Required action: Whatever appears in the records apart from pictures must be reproduced exactly.

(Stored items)
========

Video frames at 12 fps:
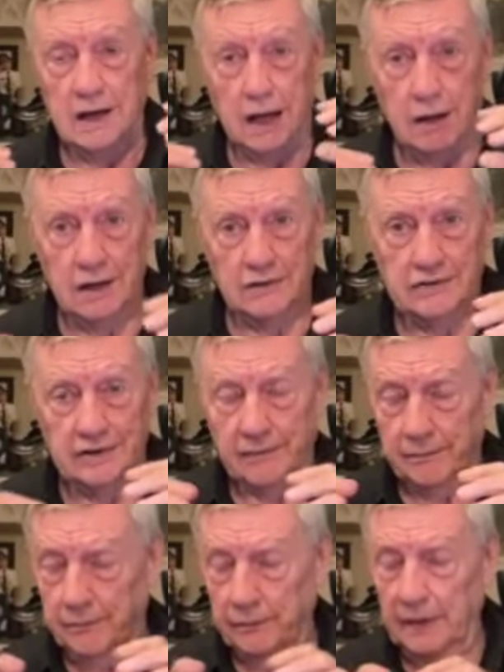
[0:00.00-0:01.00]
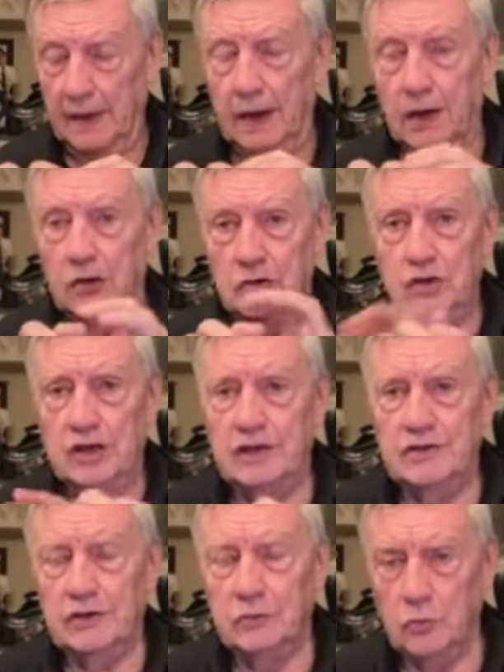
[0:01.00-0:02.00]
Now listen,
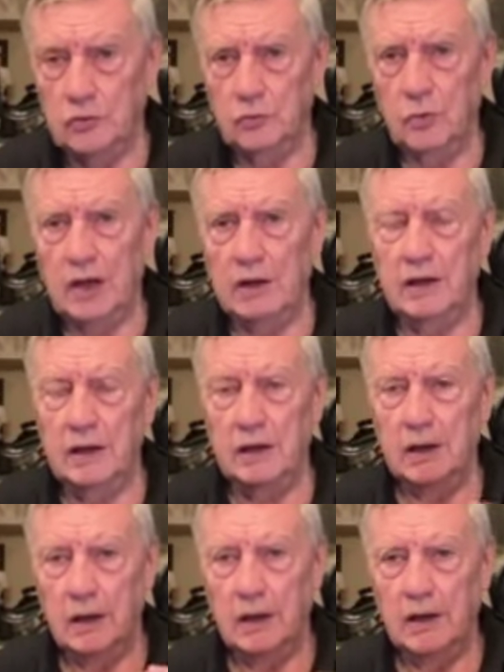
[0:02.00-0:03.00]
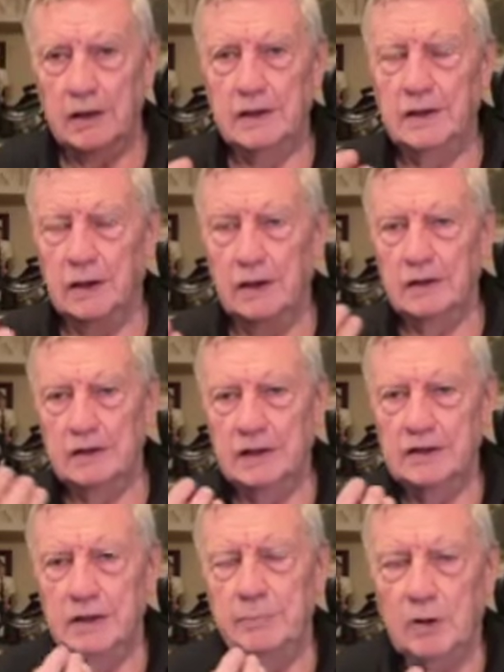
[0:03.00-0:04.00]
Jesus was wearing
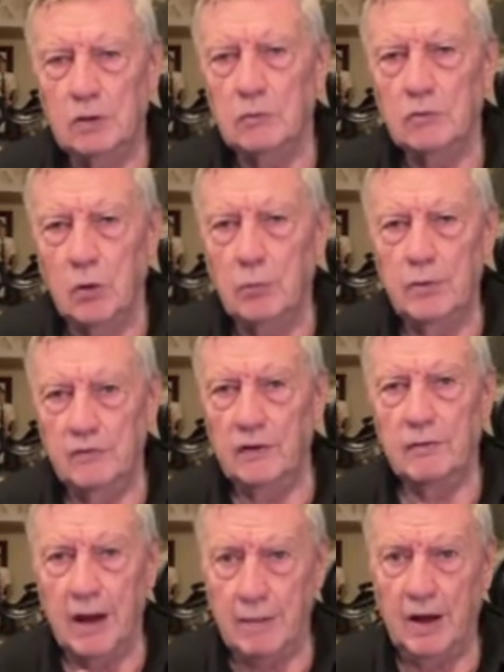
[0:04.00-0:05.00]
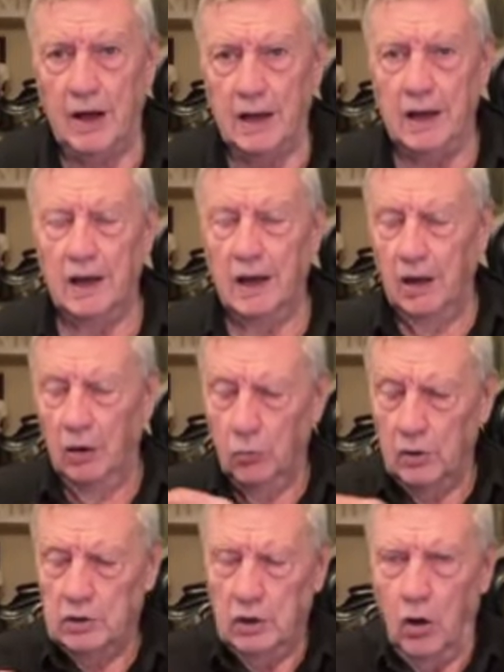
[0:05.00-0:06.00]
the typical robe of a rabbi
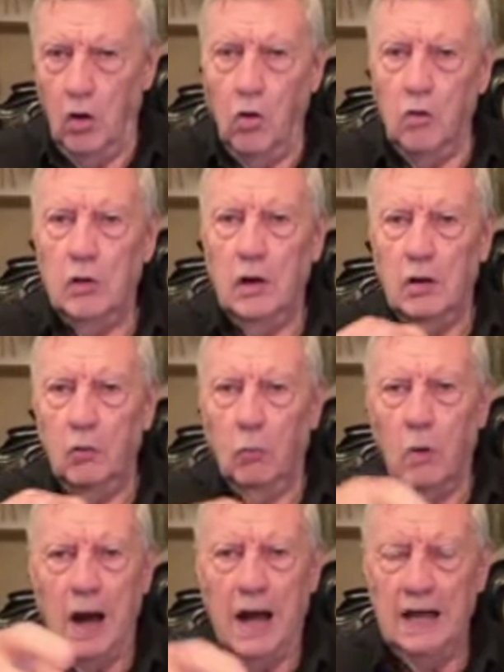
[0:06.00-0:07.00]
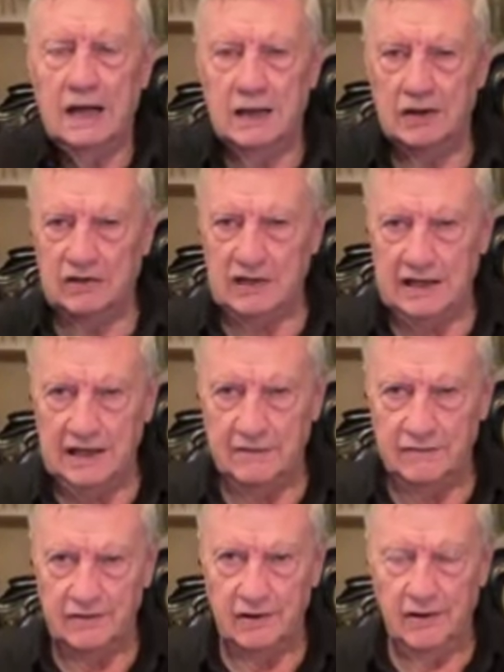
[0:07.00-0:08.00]
with long, wide
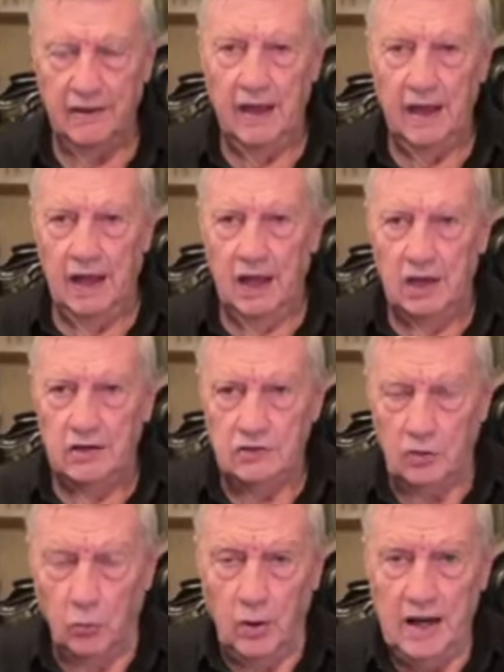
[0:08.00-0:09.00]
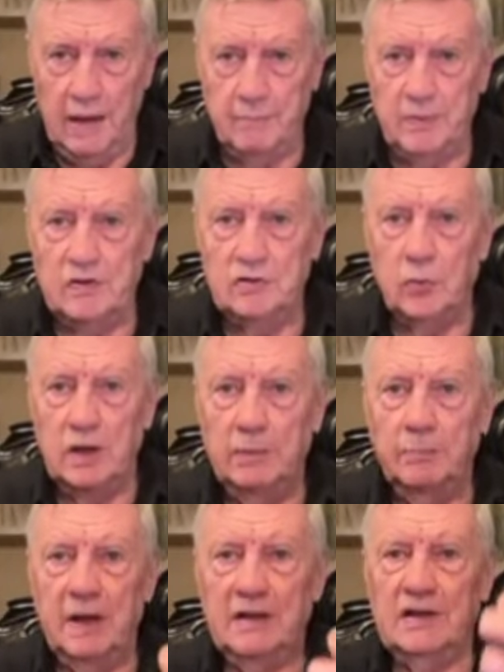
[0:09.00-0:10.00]
sleeves. So what happens when
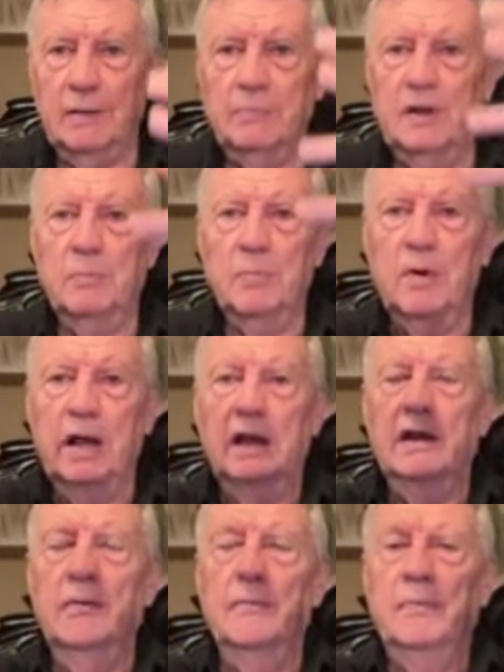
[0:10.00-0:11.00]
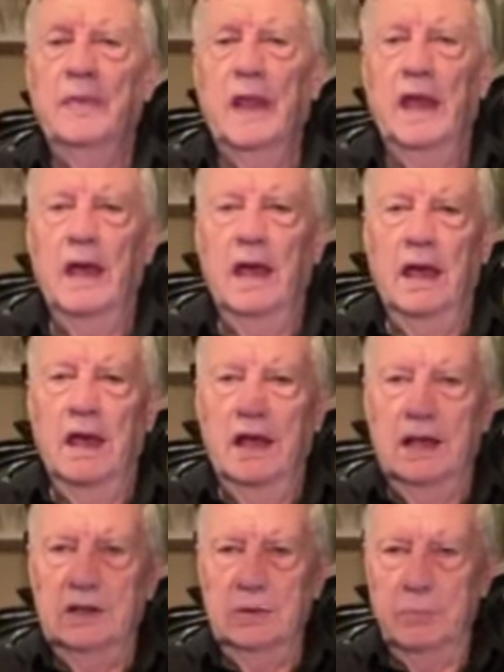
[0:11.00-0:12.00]
he picks up the bread
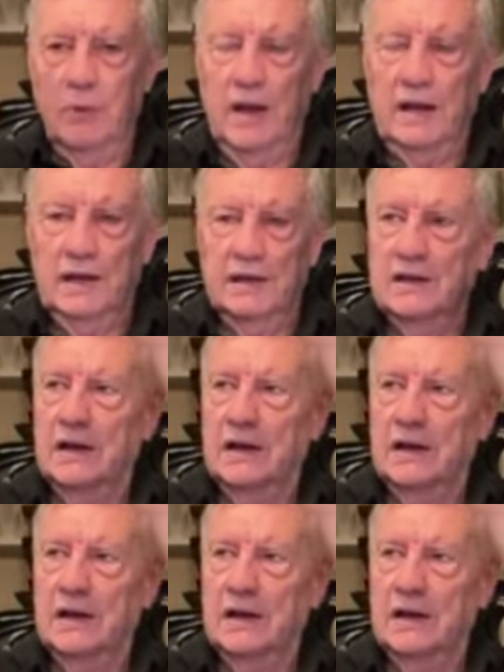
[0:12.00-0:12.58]
to break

========

Exercise result:
Video frames at 12 fps:
[0:00.00-0:01.00]
[0:01.00-0:02.00]
Now listen,
[0:02.00-0:03.00]
[0:03.00-0:04.00]
Jesus was wearing
[0:04.00-0:05.00]
[0:05.00-0:06.00]
the typical robe of a rabbi
[0:06.00-0:07.00]
[0:07.00-0:08.00]
with long, wide
[0:08.00-0:09.00]
[0:09.00-0:10.00]
sleeves. So what happens when
[0:10.00-0:11.00]
[0:11.00-0:12.00]
he picks up the bread
[0:12.00-0:12.58]
to break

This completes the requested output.